Move things around. Start to make things more snug and cosy ready for cooler weather. Movement of items helps increase positive energy and decrease the negative. If you don’t fancy moving furniture, why not try moving your art, ornaments and plants around to different locations or rooms.
Light candles. These represent fire and will add warm energy to your environment. Bees wax and soy candles are best for your health. I also have many fairy lights around the house to create warmth.
Add warm colours. Add some Autumn colours to your environment to warm it. You can do this with cushions, throws, flowers, table décor, towels etc. See what you might have in your cupboards.
Add metal. Though this might seem cold, it is the Feng Shui element for Autumn and thus it brings positive energy to your home. Add it via metal objects, oval shaped objects (this shape represents metal) and the colours of silver, grey and black. These contrast nicely with the oranges, reds, yellows and browns of warm Autumn colours.
Eat warming seasonal foods. As the weather gets cooler balance your body with warming foods to help prevent winter illness. Limit raw salads and cold drinks. Try eating more of the following if you can get them:
- Root vegetables: sweet potato, carrots, squash, pumpkin
- Whole grains: quinoa, brown rice, oats and millet
- Legumes: beans, chickpeas, lentils, soybeans
- Green vegetables: broccoli, spinach, kale, celery, rocket and artichokes
- Fruit: pomegranates, apples, pears citrus fruits
- Fish: cod, haddock, sole, sea bass
- Herbs: cinnamon, nutmeg, cardamom, turmeric, ginger, raw garlic, rosemary, thyme, basil, oregano, marjoram and dill.

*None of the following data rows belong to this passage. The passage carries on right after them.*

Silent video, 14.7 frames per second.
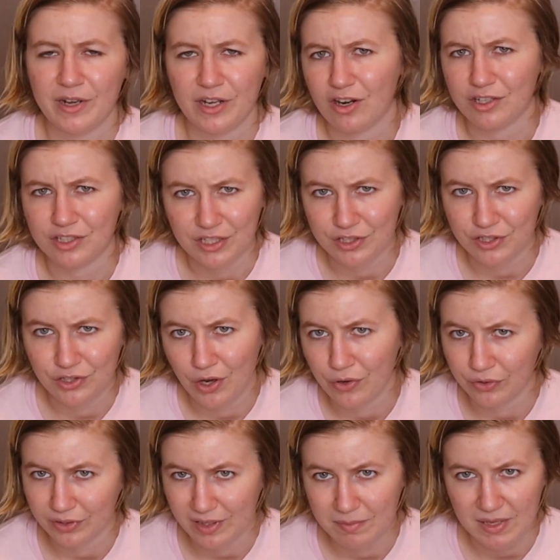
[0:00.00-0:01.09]
my gosh, that's
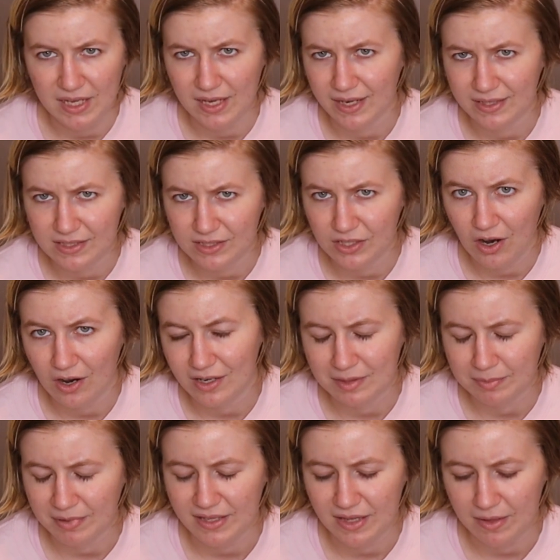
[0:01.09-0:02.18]
totally me. I need to
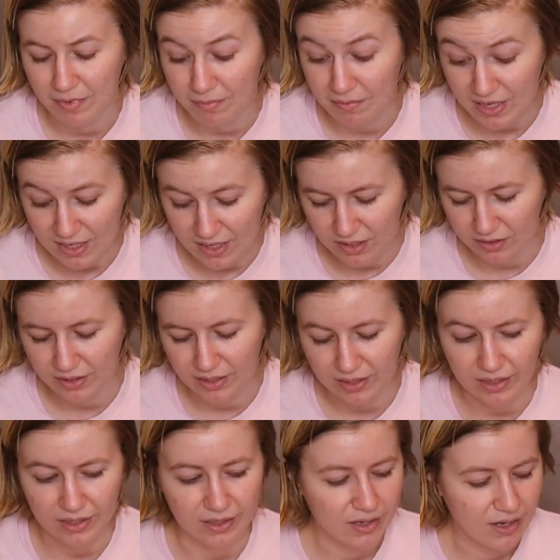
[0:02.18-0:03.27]
cosplay them immediately.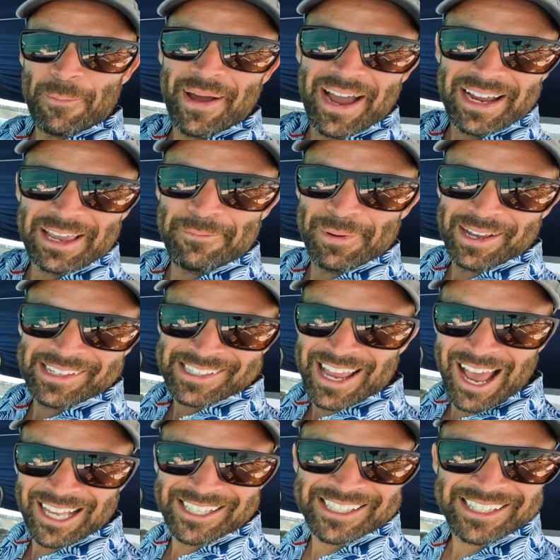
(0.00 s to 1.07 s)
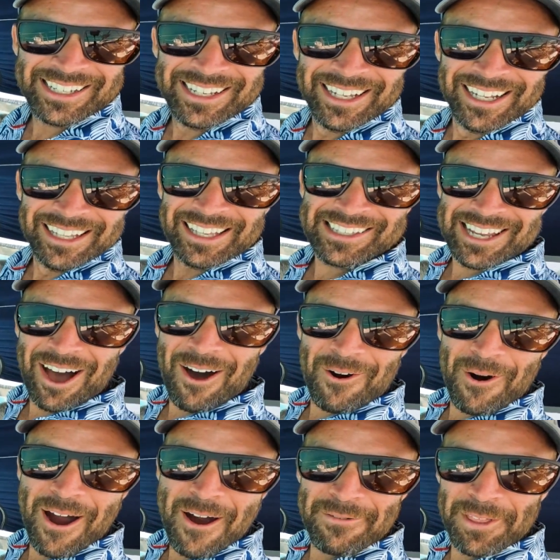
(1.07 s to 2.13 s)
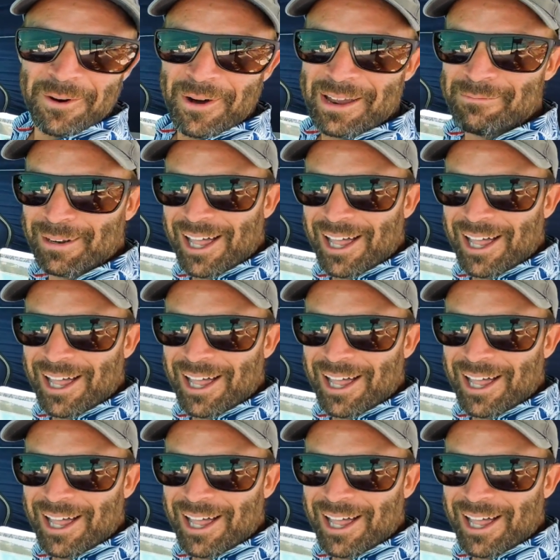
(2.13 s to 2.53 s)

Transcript: back in business. Let's go wherever the windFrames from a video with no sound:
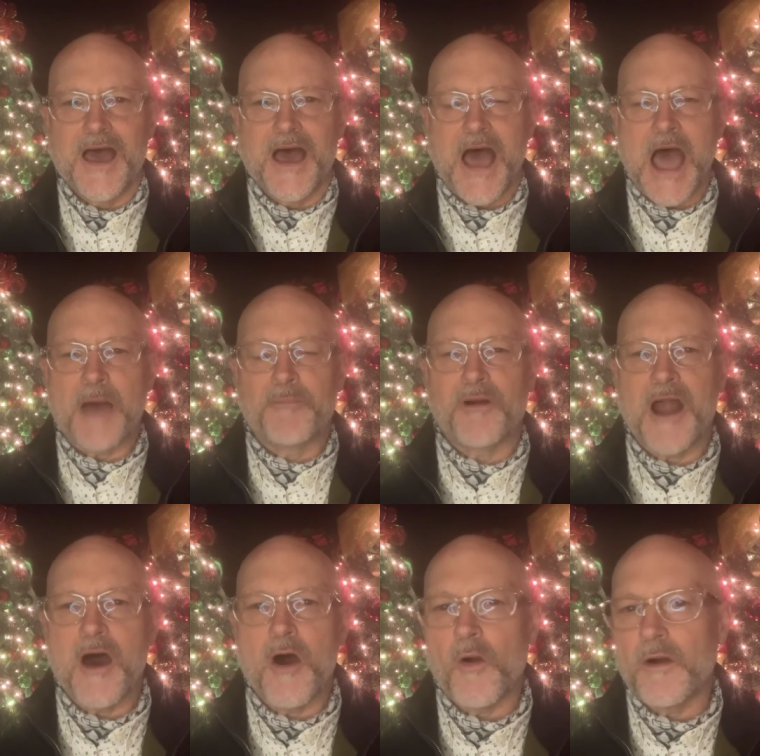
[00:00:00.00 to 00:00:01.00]
I
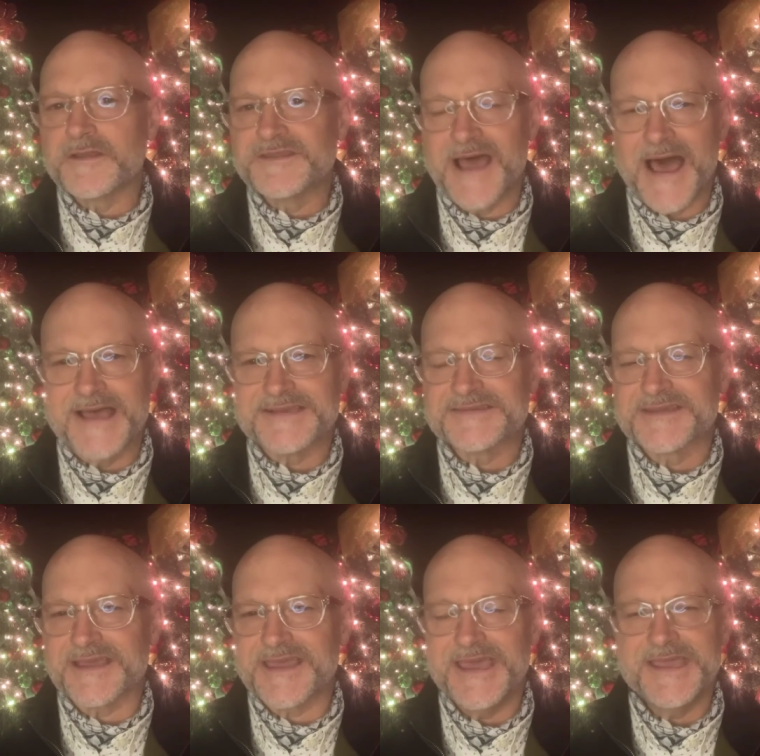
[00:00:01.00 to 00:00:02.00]
prioritize the
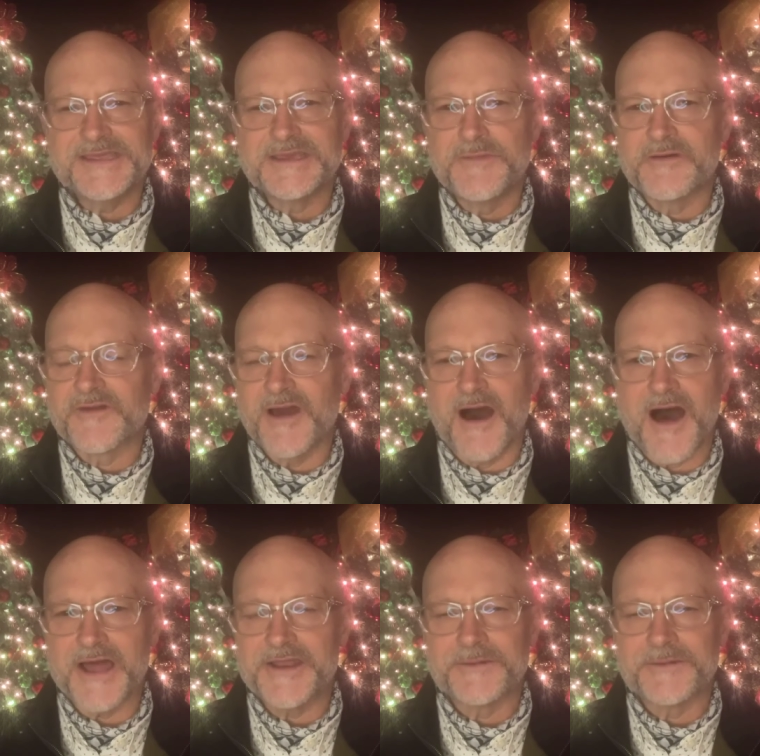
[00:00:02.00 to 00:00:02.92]
kingdom of GodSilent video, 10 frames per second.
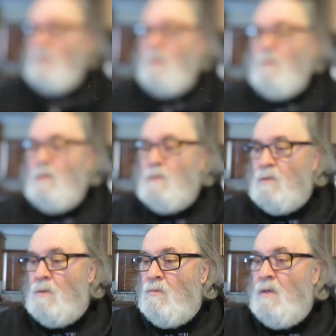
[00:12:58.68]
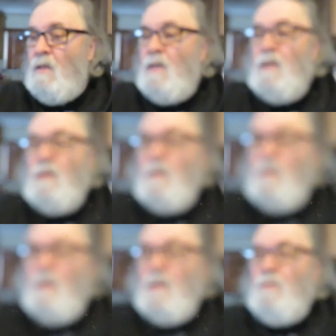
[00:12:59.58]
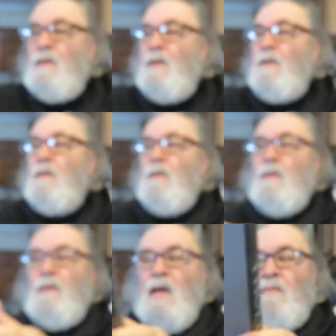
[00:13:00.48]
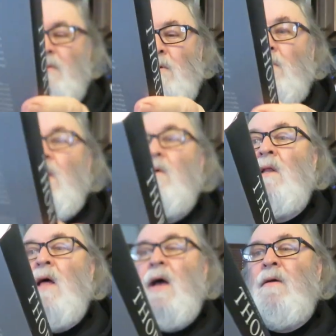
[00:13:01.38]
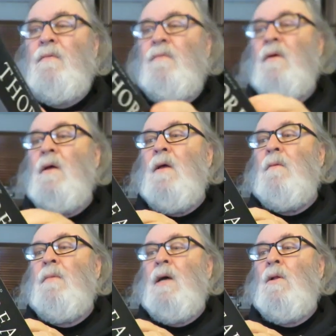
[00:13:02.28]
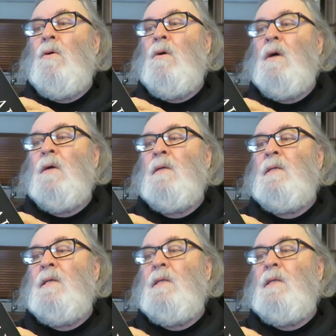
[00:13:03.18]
I'm also reading Henry David Thoreau, A Life by Laura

Drink herbal teas. The ritual of making tea aligns you to the slower pace of Autumn as well as being therapeutic. Sipping a warm cup of tea is also a good way to incorporate regular reflective time into your schedule. Prepare your immune system for winter with immune supporting teas such as Elderberry, Echinacea, Elecampane, Thyme and Oregano. As Autumn is a transitional season, adaptogenic herbs can be benefical. Consult a herbalist to find the most appropriate one for you. Many herbalist’s are offering phone or video consultations at the moment.

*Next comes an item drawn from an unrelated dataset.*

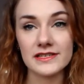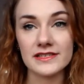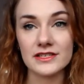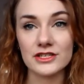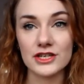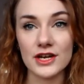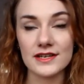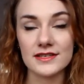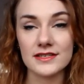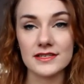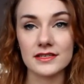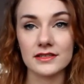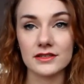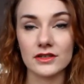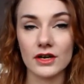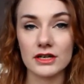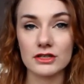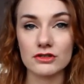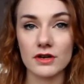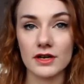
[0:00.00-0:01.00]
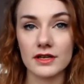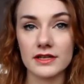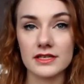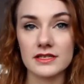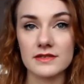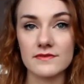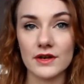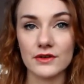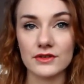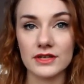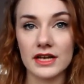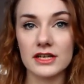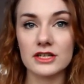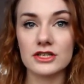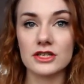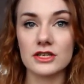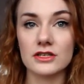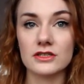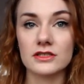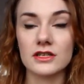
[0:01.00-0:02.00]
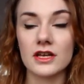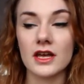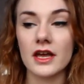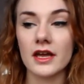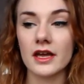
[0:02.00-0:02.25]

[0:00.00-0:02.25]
suggested that I try this foundation,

Take Vitamin D. D3 or cholecalciferol is best as it is the natural form of vitamin D that your body makes from sunlight. It’s essential during cooler weather when sun is often lacking because it helps with, amongst other things, normal immune functioning.
Get some fresh Autumn air. Enjoy walking through leaves if you can. Thirty minutes of walking daily can have a positive impact on your physical and mental health, even if this is a few laps around your own backyard.
Keep socialising virtually. As we move out of the extroverted, yang energy of summer and into the quieter yin energy of autumn and winter, it’s important to keep social for balance. Make online coffee and dinner dates with friends – each of you can prepare your own drink and / or meal and then sit down together over one of the video mediums such as FaceTime, Skype, Zoom etc. You can even play games together. See here for ideas.
Stay safe and healthy and watch this space for tips on how to work with the other seasons as they emerge
Always check with a qualified health professional for contraindications to your current health and medications.